At our office, when a developer or administrator leaves, we replace their SSH key with an invalid key, which then immediately updates every entry for that developer.
Many modules are listed on Puppet Forge covering almost every imaginable problem. Some are really good, and others are less so. It's always worth searching to see if there is something good and then making a decision as to whether it's better to define your own module or reuse an existing one.
We don't keep all of our machines sitting on the master branch. We use a modified gitflow approach to manage our repository. Each server has its own branch, and most of them point at master. A few are on the bleeding edge of the develop branch. Periodically, we roll a new release from develop into master and then move each machine's branch forward from the old release to the new one.

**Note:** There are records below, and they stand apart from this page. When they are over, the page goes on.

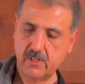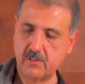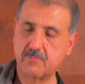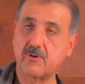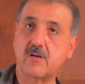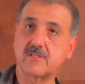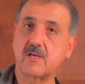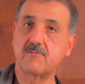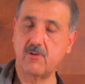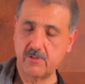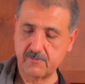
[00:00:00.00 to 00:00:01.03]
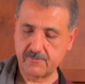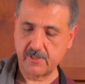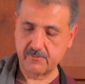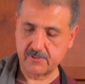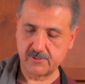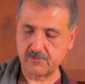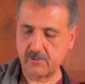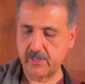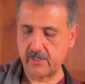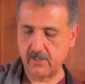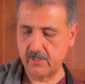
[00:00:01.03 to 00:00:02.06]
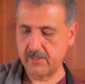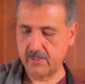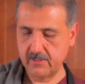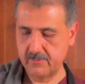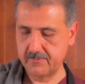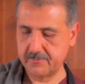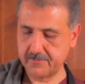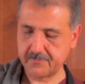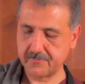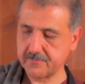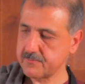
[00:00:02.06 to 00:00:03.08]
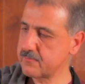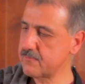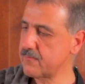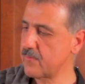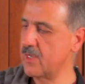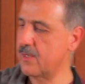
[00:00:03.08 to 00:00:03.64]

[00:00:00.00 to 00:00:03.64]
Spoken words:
the prawns have all the flavors right on there. And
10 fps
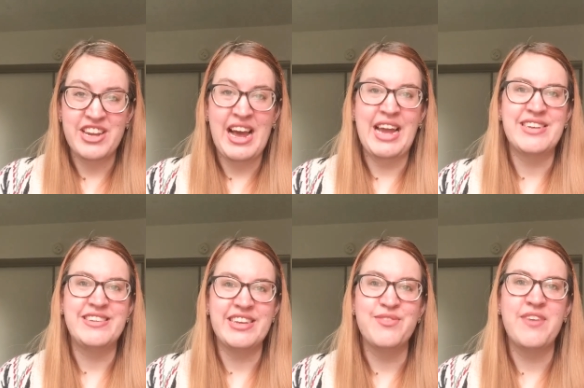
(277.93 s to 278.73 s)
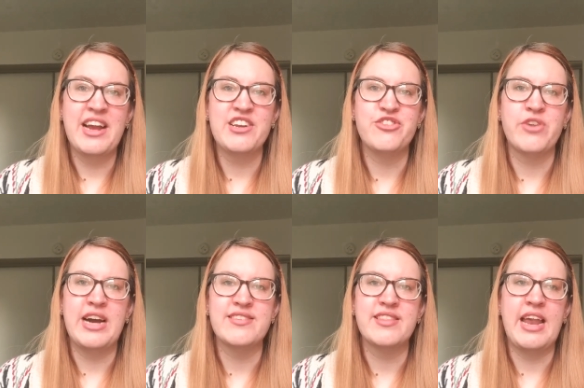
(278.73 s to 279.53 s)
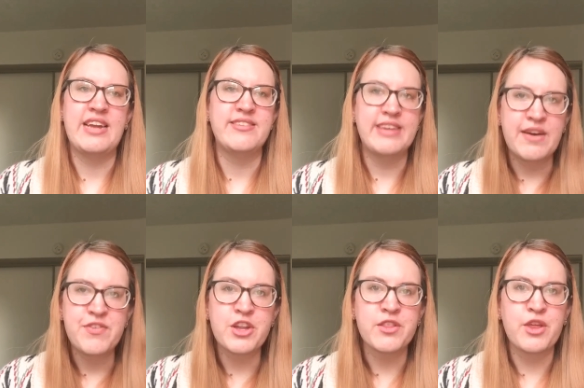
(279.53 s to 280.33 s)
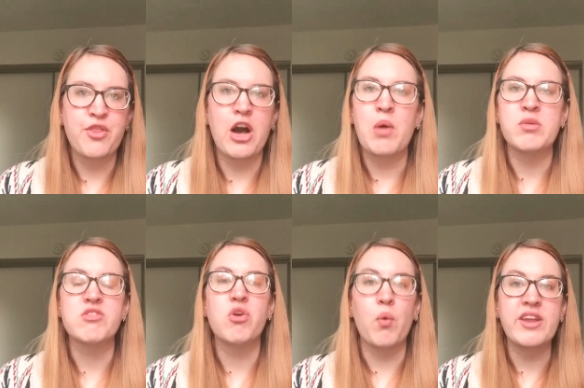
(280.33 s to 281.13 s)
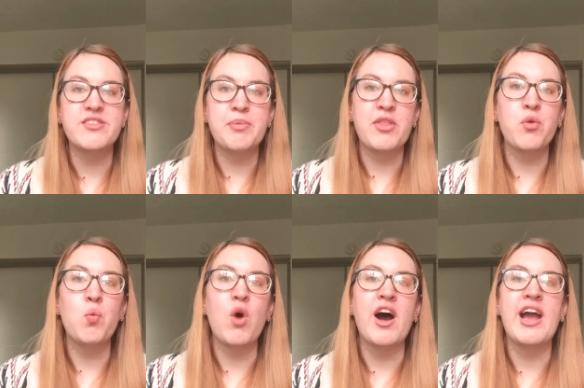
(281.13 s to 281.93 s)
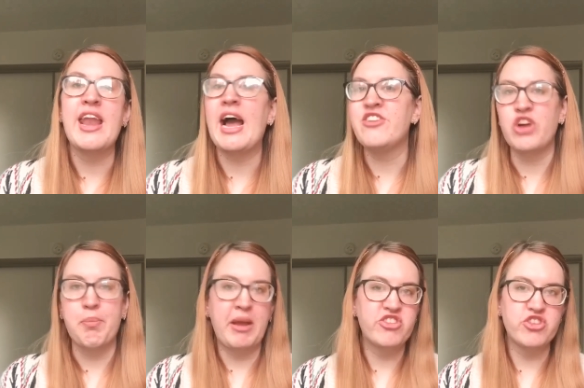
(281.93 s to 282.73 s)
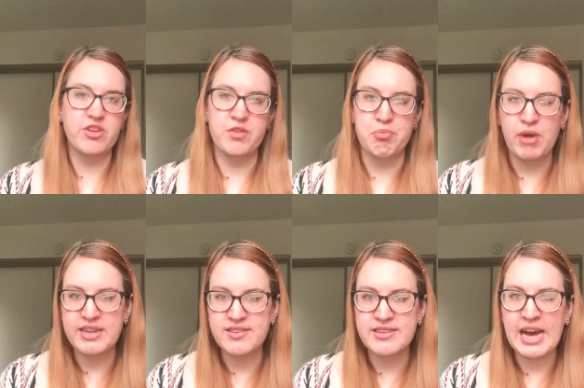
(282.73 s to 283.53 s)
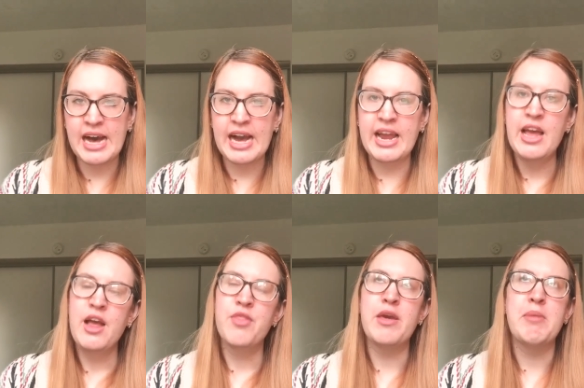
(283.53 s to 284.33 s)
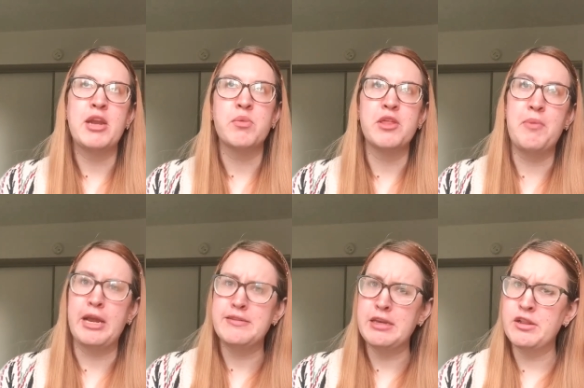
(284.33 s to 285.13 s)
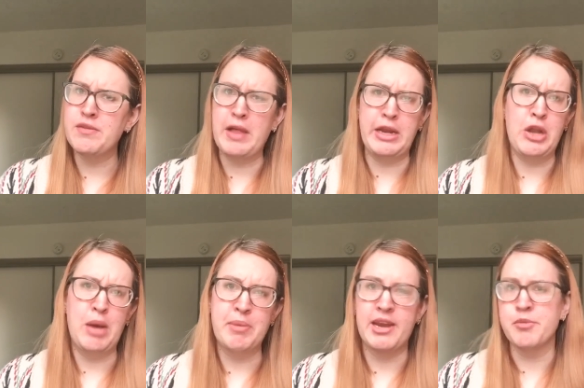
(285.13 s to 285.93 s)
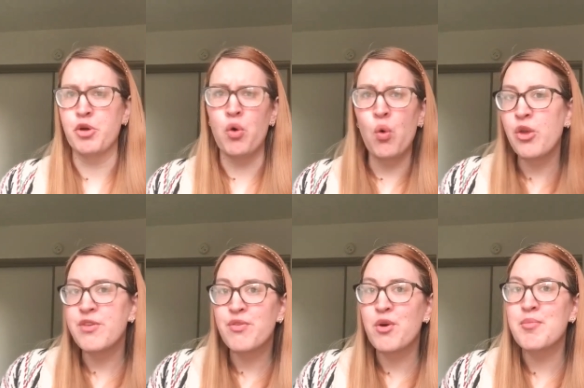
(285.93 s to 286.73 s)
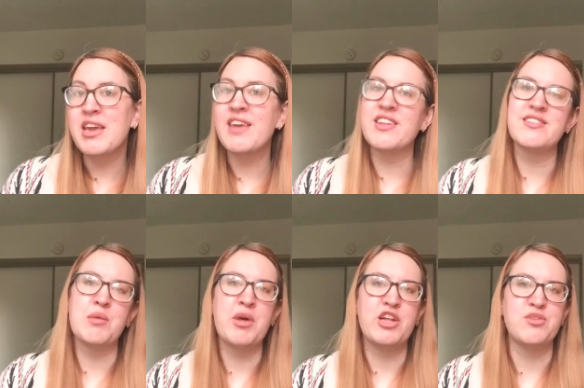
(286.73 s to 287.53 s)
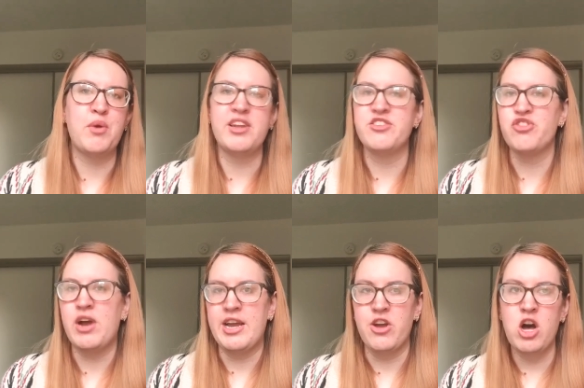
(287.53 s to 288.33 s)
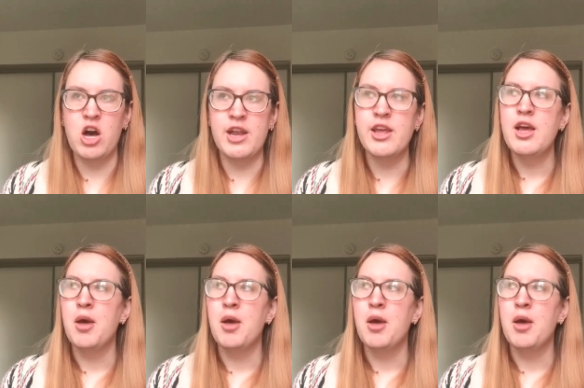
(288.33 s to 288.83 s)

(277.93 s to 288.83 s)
I did find a dress that I definitely thought was going to be the one. I took pictures of the price tag. They made a really big deal of like not being able to hold it for me and that someone else wanted to try it on,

Keeping separate branches for each server gives flexibility to hold specific servers back and ensures that changes aren't rolled out to servers in an ad hoc fashion.
We use scripts to manage all our branches and fast-forward them to new releases. With roughly 100 machines, it works for us. On a larger scale, separate branches for each server probably is impractical.
Using a single repository shared with all servers isn't ideal. Storing sensitive information encrypted in Hiera is a good idea. There was an excellent Linux Journal article covering this: “Using Hiera with Puppet” by Scott Lackey in the March 2015 issue.
As your number of machines grows, using a single git repository could become a problem. The main problem for us is there is a lot of “commit noise” between reusable modules versus machine-specific configurations. Second, you may not want all your admins to be able to edit all the modules or machine manifests, or you may not want all manifests rolled out to each machine. Our solution is to use multiple repositories, one for generic modules, one for machine-/customer-specific configuration and one for global information. This keeps our core modules separated and under proper release management while also allowing us to release critical global changes easily.
The approach outlined in this article works well for us. I hope it works for you as well; however, you may want to consider some additional points.
As our servers differ in ways that are not consistent, using Facter or metadata to drive configuration isn't suitable for us. However, if you have 100 Web servers, using the hostname of nginx-prod-099 to determine the install requirements would save a lot of time.
A lot of people use the Puppet master to roll out and push changes, and this is the general approach referred to in a lot of tutorials on-line. You can combine this with PuppetDB to share information from one machine to another machine—for example, the public key of one server can be shared to another server.
This article has barely scratched the surface of what can be done using Puppet. Virtually everything about your machines can be managed using the various Puppet built-in resources or modules. After using it for a short while, you'll experience the ease of building a second server with a few commands or of rolling out a change to many servers in minutes.
Once you can make changes across servers so easily, it becomes much more rewarding to build things as well as possible. For example, monitoring your cron jobs and backups can take a lot more work than the actual task itself, but with configuration management, you can build a reusable module and then use it for everything.
For me, Puppet has transformed system administration from a chore into a rewarding activity because of the huge leverage you get. Give it a go; once you do, you'll never go back!